It actually worked with our old rabbit ear antenna.
I was sure it wouldn't. I've been mentally composing and revising a blog post about political white lies and the analog to digital TV conversion. The dirty little secret, I was convinced, was that the subsidized Digital-TV converters would require a costly and fiddly outdoor antenna. That's what the directions for our $60 Digital Stream DTX9900 (RadioShack) said -- outdoor antenna.
So I plugged in my primeval $8.00 rabbit ears, expecting to get nothing at all. Instead I found we have two or three times the number of TV channels we used to have. (Ok, we'll never watch 90% of them -- but they exist. We just need a sports show for when my son earns TV time.)

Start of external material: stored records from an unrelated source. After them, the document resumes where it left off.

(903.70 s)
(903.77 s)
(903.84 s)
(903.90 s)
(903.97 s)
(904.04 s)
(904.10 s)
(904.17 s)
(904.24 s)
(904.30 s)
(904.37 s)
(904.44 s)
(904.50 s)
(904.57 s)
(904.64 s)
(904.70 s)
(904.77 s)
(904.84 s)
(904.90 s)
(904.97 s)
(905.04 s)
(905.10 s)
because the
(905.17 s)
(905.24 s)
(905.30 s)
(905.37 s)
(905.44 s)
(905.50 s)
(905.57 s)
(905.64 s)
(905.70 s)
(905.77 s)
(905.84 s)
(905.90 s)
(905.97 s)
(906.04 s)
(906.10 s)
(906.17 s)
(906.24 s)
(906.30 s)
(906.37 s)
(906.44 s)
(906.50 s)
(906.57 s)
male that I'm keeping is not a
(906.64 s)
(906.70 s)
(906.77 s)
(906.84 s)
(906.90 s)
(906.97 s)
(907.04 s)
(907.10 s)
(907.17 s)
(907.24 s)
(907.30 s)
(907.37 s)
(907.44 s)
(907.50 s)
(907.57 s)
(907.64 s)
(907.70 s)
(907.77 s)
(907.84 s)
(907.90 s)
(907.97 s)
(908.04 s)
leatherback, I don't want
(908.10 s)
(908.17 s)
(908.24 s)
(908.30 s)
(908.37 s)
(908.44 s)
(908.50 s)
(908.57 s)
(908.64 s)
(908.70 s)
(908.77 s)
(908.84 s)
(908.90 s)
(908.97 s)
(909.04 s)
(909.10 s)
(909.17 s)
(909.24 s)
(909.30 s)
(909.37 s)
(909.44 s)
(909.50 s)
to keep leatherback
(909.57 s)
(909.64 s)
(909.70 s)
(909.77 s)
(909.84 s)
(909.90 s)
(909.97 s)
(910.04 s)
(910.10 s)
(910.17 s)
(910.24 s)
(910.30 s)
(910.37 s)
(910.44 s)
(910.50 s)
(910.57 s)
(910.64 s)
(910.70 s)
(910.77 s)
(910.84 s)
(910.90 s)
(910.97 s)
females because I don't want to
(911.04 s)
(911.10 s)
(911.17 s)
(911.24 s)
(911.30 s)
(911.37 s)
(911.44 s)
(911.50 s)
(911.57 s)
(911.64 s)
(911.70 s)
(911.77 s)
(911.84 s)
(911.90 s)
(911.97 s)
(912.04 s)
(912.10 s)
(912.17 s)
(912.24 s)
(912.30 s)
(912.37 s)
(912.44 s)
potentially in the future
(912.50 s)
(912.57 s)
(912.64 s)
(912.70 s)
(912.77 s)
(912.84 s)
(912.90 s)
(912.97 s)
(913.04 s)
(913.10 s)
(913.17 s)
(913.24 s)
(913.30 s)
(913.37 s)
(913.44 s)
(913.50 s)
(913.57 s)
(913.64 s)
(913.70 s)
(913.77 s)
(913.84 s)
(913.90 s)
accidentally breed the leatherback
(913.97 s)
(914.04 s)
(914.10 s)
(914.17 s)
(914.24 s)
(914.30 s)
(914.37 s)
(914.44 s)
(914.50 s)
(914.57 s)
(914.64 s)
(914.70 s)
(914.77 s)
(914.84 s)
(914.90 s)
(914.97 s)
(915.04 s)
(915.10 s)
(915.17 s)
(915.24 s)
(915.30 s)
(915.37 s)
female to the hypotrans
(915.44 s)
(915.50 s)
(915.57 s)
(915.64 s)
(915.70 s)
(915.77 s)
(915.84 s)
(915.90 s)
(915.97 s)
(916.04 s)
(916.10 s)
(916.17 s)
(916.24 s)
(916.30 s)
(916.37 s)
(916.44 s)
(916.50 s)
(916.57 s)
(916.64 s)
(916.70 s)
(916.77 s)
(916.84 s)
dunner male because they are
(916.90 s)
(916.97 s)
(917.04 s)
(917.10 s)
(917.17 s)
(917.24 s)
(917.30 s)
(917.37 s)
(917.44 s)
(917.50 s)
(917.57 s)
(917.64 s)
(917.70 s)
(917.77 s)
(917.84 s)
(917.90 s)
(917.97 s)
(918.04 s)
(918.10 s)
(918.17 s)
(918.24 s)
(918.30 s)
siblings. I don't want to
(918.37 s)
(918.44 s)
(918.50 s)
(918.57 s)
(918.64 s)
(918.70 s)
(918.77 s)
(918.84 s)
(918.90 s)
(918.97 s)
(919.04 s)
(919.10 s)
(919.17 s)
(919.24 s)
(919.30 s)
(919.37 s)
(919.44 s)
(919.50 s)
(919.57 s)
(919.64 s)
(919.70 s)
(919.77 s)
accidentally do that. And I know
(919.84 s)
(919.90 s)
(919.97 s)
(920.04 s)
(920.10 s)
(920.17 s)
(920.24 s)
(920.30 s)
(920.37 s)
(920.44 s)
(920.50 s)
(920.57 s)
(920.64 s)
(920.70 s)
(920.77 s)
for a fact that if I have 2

Yes, I have to tweak the antenna for one or two of those channels, but I've needed considerably more gyrations to get a fuzzy analog signal. Our tiny little 12" TV now has a (relatively) stunning high quality image.

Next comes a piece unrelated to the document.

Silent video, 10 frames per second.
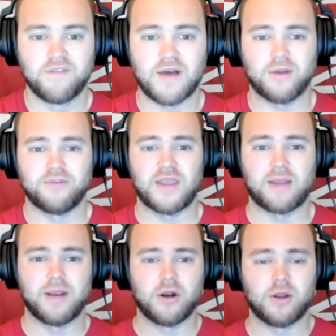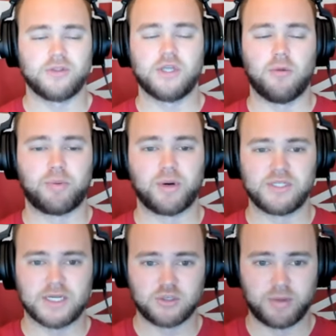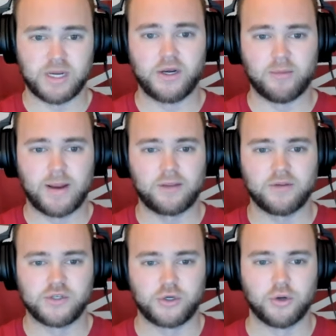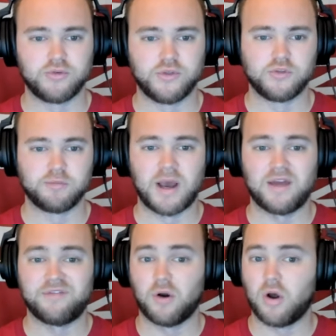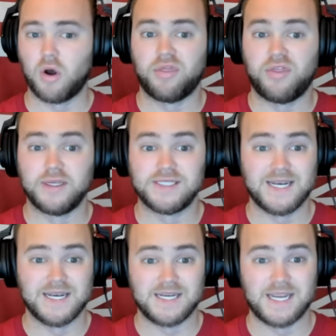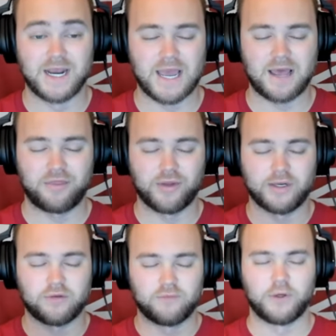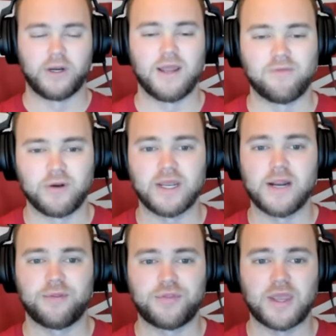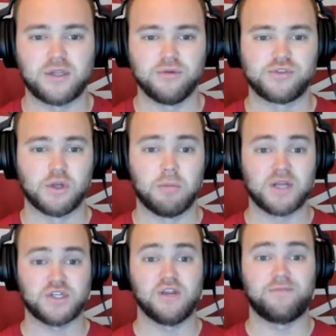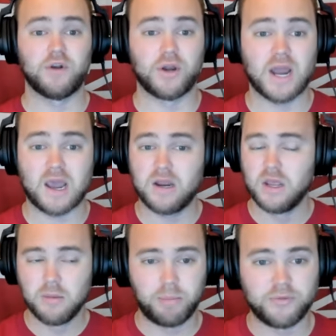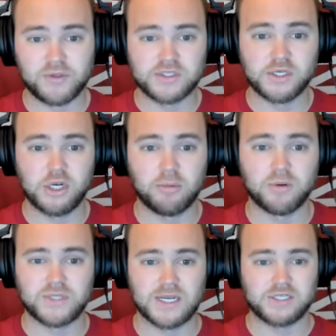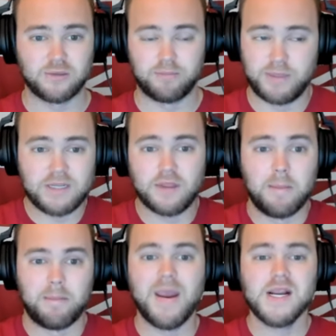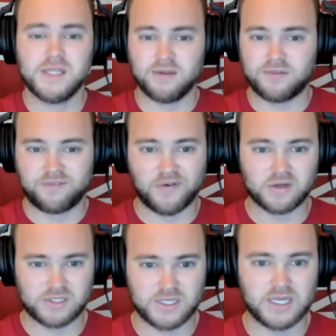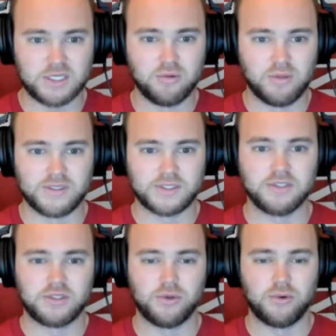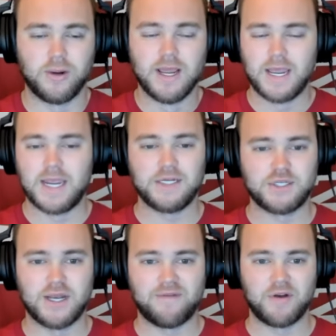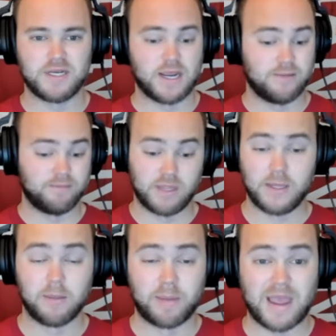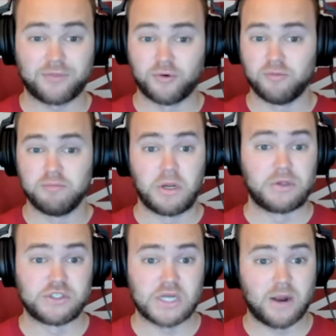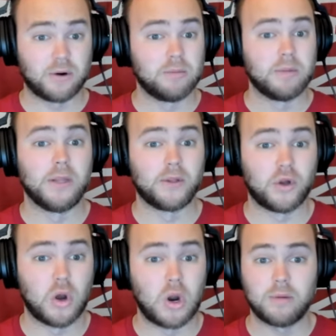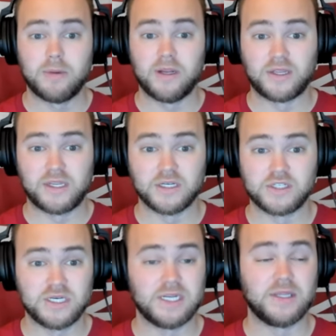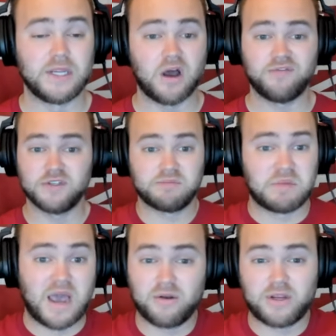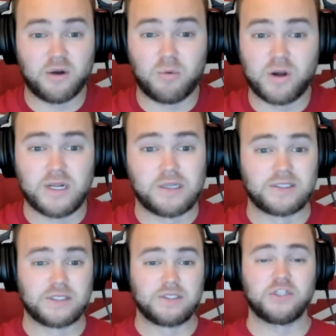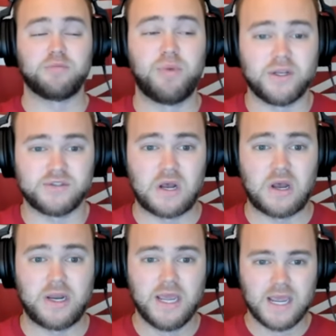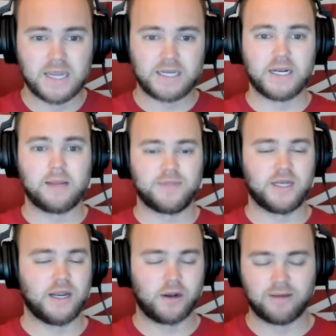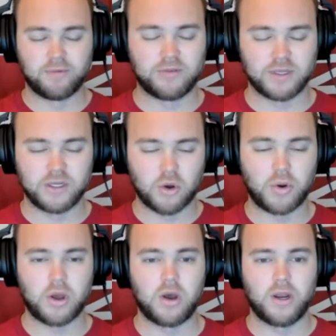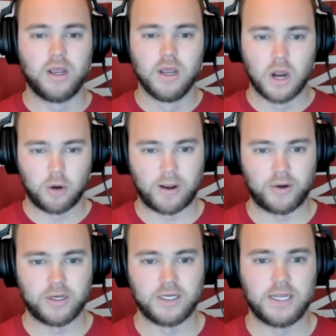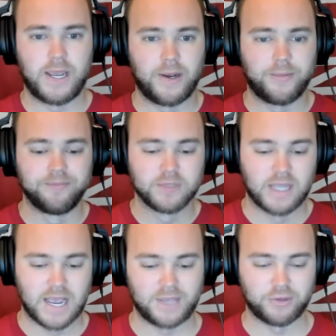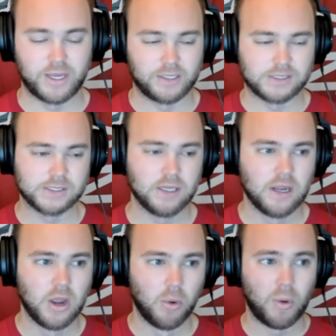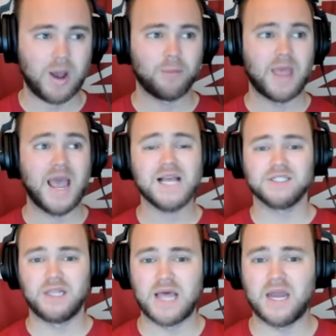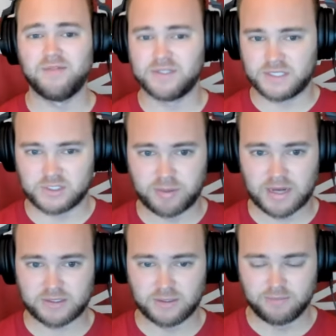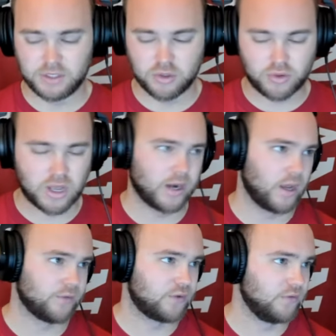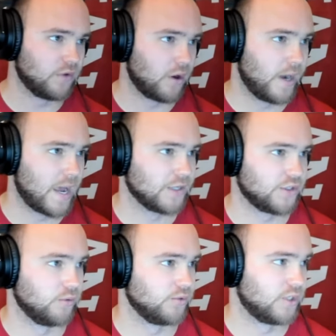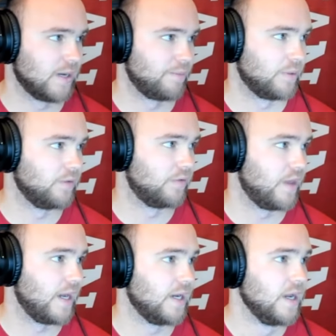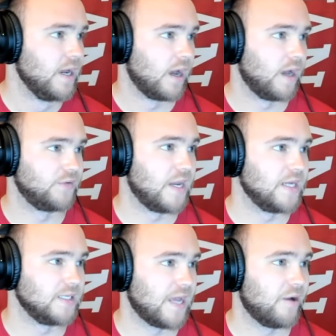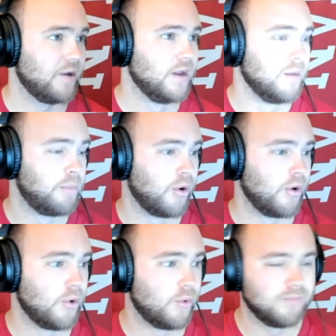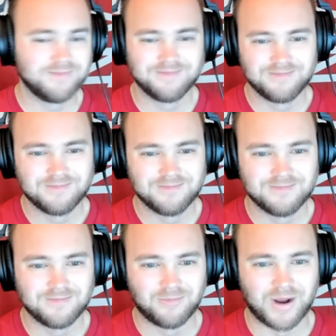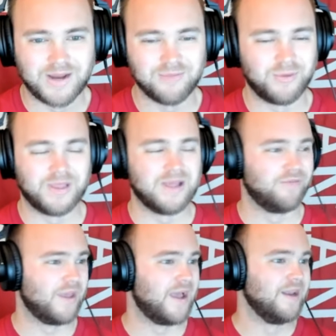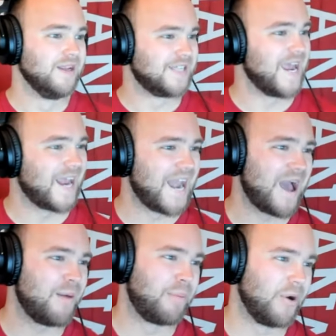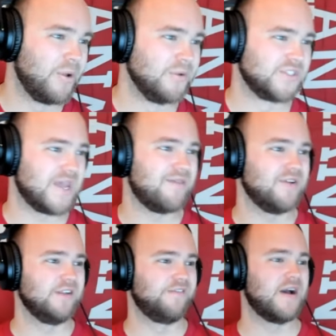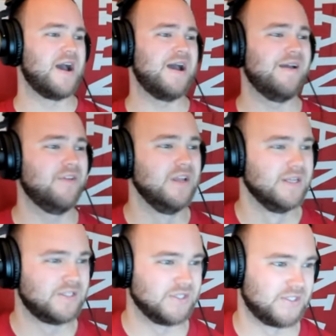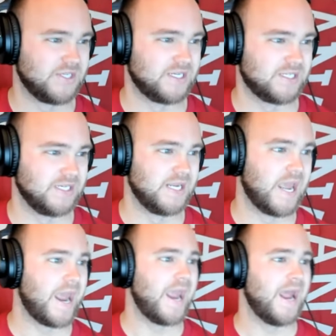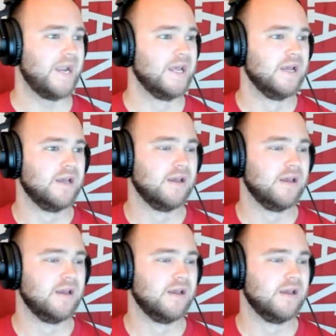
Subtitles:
Final segment here on the show. Appreciate you being here, making this your go-to spot for all things Indiana athletics. If you're an everydayer, thank you so much. If you're not, put this in your rotation. Make this the first thing you listen to each and every day. In the bathroom, in the shower, in the car, in the kitchen, in the office. I don't care where you listen. Just put us on and get up to date on everything going on around Indiana athletics. Well, as a lot of us expected, the UConn Huskies are national champions. They take down Purdue, right? We love that. Taking down Purdue 75-60. And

To add bemusement to astonishment, this is the first non-trivial device I've bought from Radio Shack that actually worked.
The rabbit ear has the flat connector prongs, so I have an RF plug adapter at the end of the rabbit ears. The RF adapter brings the digital antenna signal into the DTX9900, then a RCA component adapter carries the analog signal to our (half-broken) VHS/DVD player. From there another component connector goes to the TV.
The TV is set to get signal from video (it's just modern enough to have that option), the VHS/DVD deck gets its signal from 'L1' (the input from the DTX9900). So the tuner in the VHS deck is no longer in use, channel control is through the DTX9900 remote. The digital remote also provides some kind of program listing, the time of day, information on shows, and a volume control.
Note that you really don't want to lose or break the remote. Without the remote you can turn on the device and move up or down the channel list -- that's all.